_REQUIREMENT_: Gather, from the listing beneath this task, every line holding the string "Transcript".

_MATERIAL FOR THIS TASK_:
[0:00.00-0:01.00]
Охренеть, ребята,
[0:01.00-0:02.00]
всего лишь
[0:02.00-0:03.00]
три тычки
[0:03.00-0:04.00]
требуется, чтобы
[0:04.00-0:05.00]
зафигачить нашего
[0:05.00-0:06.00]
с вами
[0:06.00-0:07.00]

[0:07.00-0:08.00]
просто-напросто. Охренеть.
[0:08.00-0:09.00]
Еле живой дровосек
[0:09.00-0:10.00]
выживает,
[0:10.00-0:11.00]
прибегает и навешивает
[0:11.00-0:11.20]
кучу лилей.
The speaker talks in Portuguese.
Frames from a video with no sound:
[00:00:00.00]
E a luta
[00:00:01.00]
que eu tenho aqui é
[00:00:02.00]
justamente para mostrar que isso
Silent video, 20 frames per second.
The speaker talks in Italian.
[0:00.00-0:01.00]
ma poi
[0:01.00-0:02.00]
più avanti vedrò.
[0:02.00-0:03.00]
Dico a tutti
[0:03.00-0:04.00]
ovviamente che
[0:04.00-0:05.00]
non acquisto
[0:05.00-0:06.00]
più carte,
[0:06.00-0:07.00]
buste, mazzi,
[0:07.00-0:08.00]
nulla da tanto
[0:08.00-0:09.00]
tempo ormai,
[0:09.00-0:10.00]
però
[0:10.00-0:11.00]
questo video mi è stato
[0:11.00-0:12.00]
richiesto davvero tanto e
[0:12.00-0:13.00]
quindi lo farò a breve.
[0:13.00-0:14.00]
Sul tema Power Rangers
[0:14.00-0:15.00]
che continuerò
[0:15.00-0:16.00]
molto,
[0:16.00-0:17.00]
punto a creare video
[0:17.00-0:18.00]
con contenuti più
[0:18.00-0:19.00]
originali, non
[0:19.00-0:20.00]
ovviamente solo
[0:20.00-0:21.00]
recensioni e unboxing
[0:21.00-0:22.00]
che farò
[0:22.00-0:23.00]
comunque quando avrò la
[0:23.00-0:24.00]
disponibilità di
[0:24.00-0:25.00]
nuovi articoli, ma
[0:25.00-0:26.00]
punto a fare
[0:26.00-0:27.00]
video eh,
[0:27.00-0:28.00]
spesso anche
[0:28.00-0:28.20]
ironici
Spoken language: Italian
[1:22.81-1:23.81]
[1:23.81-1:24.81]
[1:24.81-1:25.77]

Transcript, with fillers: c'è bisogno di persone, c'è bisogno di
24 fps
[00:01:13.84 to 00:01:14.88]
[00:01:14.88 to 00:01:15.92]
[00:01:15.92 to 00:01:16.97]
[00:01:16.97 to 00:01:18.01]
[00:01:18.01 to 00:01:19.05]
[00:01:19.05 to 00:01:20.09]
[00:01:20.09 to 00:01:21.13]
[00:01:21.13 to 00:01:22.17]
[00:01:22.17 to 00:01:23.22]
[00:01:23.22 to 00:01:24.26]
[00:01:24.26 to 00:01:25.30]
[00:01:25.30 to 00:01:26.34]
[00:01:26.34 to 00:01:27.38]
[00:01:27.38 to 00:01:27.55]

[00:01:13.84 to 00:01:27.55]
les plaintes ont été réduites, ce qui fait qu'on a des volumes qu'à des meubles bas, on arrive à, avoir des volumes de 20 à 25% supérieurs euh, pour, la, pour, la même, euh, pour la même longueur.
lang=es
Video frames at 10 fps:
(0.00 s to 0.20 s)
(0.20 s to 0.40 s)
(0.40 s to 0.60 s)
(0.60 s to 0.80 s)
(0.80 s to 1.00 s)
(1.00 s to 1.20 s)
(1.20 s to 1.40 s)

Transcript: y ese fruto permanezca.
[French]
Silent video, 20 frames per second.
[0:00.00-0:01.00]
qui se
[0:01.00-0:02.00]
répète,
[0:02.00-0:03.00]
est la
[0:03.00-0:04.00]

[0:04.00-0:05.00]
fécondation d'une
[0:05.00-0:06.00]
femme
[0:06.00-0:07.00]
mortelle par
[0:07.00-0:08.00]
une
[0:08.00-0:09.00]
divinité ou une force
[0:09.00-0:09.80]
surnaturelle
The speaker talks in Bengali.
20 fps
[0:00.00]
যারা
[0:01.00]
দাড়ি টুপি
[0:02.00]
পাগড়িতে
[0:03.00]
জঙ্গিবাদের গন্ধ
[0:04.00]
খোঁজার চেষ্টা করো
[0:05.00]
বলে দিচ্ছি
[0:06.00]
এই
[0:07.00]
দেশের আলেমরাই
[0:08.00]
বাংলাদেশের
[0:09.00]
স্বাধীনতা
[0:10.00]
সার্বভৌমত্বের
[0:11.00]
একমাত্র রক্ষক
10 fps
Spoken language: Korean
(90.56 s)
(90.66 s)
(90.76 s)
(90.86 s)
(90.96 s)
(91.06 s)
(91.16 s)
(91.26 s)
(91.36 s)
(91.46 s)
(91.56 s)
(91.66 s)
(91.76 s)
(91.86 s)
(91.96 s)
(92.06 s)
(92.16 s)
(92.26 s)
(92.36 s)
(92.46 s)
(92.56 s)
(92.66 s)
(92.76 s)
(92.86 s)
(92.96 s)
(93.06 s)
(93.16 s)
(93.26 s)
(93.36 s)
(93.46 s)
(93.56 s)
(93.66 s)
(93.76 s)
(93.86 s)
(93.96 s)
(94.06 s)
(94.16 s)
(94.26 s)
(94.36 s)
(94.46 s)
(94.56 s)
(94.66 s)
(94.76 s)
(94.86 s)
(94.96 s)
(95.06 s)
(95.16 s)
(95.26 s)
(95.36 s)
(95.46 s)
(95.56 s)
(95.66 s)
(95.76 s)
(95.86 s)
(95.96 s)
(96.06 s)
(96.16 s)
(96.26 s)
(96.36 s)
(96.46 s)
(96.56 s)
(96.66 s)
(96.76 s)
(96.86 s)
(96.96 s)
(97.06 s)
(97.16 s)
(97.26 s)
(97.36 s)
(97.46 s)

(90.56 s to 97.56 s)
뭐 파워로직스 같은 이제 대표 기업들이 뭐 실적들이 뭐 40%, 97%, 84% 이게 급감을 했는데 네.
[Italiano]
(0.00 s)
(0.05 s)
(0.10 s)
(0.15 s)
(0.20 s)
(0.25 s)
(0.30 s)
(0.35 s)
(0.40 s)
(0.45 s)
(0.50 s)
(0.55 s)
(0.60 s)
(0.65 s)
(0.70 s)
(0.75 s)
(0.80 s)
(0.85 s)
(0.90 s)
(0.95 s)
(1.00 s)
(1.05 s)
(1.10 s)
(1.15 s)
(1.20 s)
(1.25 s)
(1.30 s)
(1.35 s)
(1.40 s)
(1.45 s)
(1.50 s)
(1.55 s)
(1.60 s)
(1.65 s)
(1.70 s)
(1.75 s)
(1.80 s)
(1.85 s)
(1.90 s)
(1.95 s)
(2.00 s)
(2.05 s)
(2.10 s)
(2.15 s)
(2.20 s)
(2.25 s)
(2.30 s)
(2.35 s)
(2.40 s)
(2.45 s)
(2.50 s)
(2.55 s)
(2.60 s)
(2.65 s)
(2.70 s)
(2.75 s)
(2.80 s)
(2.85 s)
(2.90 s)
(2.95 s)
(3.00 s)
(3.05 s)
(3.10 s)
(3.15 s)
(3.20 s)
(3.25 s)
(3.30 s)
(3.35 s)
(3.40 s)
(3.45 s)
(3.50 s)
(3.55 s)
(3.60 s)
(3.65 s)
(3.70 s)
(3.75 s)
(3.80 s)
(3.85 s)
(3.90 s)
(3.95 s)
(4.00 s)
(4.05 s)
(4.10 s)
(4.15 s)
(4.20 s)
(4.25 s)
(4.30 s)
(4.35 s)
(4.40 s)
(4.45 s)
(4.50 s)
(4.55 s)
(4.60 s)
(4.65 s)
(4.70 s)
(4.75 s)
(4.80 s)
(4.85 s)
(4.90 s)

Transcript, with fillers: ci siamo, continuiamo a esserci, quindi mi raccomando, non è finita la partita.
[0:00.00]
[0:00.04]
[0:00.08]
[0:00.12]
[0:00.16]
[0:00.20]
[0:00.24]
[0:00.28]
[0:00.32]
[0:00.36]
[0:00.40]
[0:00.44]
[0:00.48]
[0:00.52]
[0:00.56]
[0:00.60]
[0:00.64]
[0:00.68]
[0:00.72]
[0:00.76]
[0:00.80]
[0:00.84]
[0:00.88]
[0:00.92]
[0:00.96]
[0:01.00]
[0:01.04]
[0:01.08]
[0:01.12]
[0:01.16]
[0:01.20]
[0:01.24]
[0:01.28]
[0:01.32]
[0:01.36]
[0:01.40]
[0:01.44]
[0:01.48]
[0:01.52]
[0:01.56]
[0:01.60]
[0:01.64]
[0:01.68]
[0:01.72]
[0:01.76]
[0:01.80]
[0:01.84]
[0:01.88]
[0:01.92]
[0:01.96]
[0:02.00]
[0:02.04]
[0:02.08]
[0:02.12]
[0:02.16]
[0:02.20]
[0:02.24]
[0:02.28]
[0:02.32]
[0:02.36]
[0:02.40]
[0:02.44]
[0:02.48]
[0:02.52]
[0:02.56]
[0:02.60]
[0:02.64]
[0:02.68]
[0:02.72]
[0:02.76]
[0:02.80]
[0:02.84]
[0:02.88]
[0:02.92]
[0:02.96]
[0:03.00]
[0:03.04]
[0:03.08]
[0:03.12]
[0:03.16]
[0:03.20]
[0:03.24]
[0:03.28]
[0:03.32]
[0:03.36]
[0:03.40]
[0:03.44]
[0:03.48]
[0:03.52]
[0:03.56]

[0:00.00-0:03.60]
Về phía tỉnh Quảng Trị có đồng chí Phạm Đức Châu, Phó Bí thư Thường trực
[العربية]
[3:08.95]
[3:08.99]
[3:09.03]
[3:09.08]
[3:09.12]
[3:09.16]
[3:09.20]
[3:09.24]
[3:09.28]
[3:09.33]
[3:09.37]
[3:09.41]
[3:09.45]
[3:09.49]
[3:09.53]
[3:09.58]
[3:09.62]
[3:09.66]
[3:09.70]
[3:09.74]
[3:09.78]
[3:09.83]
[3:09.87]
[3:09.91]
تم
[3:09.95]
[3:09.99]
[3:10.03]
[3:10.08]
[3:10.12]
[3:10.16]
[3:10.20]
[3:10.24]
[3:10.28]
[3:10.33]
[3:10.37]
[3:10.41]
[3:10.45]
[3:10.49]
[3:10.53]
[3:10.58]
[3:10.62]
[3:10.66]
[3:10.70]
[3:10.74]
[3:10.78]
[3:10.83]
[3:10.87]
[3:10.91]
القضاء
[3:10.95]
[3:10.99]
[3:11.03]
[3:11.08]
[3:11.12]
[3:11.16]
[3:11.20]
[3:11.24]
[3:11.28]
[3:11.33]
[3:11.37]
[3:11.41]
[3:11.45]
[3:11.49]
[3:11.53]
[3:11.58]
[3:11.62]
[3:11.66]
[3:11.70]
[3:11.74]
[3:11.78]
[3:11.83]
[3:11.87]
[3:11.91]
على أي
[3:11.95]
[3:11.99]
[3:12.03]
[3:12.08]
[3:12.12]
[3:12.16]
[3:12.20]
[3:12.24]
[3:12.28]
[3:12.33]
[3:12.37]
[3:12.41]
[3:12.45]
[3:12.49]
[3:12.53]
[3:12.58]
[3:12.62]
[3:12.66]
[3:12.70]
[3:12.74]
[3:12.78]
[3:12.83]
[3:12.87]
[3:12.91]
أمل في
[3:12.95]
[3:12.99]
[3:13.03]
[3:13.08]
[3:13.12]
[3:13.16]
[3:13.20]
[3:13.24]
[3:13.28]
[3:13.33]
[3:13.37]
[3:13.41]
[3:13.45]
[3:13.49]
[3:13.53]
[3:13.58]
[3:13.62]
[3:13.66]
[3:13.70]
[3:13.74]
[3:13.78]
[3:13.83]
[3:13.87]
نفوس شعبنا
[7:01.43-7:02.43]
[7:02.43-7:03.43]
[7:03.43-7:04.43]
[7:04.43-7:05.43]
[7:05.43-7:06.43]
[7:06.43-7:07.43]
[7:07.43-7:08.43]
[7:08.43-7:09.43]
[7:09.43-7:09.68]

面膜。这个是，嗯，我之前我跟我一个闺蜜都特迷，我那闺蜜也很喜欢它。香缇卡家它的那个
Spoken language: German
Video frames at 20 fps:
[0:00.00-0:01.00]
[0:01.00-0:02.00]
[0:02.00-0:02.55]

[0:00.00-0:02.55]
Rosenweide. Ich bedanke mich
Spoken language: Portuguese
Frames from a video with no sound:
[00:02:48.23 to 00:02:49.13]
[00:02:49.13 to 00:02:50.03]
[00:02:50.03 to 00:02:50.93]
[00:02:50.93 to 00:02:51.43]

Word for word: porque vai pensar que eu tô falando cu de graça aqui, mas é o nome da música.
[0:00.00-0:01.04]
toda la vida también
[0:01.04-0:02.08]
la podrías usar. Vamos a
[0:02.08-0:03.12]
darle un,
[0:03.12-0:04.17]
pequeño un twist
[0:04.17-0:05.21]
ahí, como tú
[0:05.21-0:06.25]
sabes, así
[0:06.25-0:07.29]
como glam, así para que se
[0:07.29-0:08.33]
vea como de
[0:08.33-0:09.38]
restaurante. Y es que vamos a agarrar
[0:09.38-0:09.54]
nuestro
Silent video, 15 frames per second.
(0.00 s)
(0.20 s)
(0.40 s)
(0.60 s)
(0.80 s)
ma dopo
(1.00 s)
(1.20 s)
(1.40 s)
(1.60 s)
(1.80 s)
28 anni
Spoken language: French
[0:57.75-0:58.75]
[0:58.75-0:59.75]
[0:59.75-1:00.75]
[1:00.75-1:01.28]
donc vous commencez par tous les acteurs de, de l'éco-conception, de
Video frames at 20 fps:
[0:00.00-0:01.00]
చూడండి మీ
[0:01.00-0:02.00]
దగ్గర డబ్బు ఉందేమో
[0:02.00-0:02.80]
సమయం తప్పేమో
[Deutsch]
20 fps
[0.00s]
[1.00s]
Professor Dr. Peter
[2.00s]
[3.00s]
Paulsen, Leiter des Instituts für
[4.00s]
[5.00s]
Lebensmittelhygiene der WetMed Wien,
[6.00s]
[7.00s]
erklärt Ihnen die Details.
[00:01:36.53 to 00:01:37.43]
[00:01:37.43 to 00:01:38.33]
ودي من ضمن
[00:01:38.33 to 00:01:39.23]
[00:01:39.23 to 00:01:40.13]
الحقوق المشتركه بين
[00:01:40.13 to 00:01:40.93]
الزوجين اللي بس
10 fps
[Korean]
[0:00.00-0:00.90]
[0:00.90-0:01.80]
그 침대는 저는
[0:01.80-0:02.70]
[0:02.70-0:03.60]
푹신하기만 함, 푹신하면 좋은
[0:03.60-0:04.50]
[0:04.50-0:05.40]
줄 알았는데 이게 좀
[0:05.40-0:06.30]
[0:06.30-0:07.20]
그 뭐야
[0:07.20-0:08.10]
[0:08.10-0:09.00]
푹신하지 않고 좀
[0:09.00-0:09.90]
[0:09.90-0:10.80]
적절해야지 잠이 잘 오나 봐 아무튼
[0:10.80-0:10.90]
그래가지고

_RESPONSE AREA_:
Transcript, with fillers: c'è bisogno di persone, c'è bisogno di
Transcript: y ese fruto permanezca.
Transcript, with fillers: ci siamo, continuiamo a esserci, quindi mi raccomando, non è finita la partita.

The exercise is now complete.